──────── DATA PROVIDED ────────

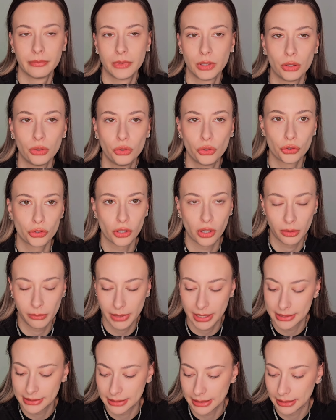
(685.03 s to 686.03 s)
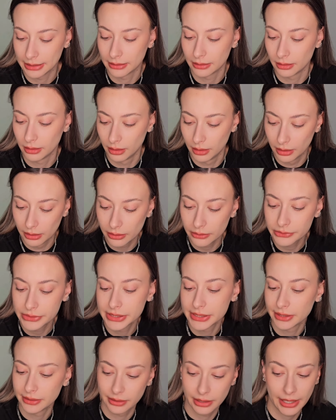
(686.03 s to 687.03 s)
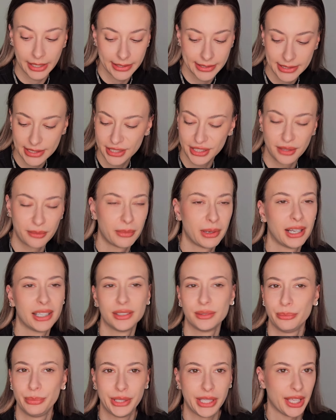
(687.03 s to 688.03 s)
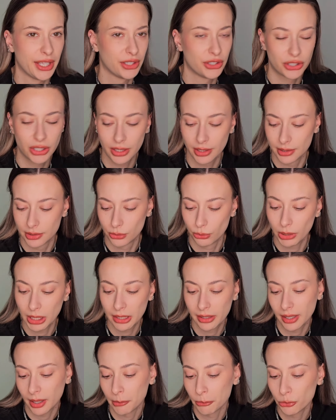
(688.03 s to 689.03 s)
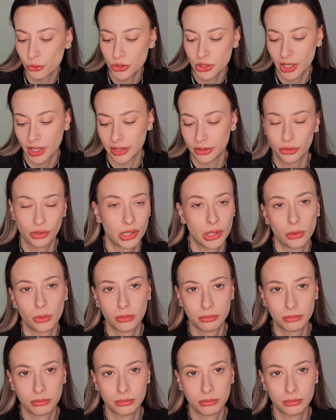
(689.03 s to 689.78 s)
usually my skin loves, niacinamide, BHA as well. Kombucha, I don't know.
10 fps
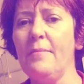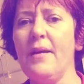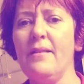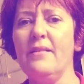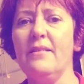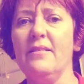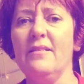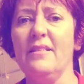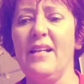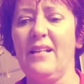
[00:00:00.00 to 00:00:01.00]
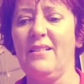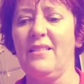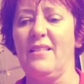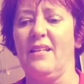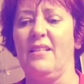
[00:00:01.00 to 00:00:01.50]
And then the next
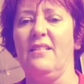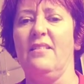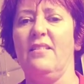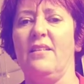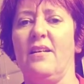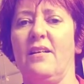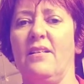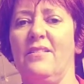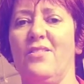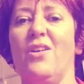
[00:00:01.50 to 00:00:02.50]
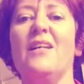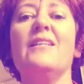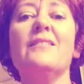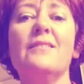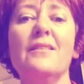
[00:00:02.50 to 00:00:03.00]
thing is
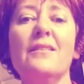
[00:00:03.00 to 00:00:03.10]
diet,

────────

▸ AIM OF THE EXERCISE: Write out the listing above again, exactly, but with no pictures in the copy.

▸ EXERCISE SOLUTION:
(685.03 s to 686.03 s)
(686.03 s to 687.03 s)
(687.03 s to 688.03 s)
(688.03 s to 689.03 s)
(689.03 s to 689.78 s)
usually my skin loves, niacinamide, BHA as well. Kombucha, I don't know.
10 fps
[00:00:00.00 to 00:00:01.00]
[00:00:01.00 to 00:00:01.50]
And then the next
[00:00:01.50 to 00:00:02.50]
[00:00:02.50 to 00:00:03.00]
thing is
[00:00:03.00 to 00:00:03.10]
diet,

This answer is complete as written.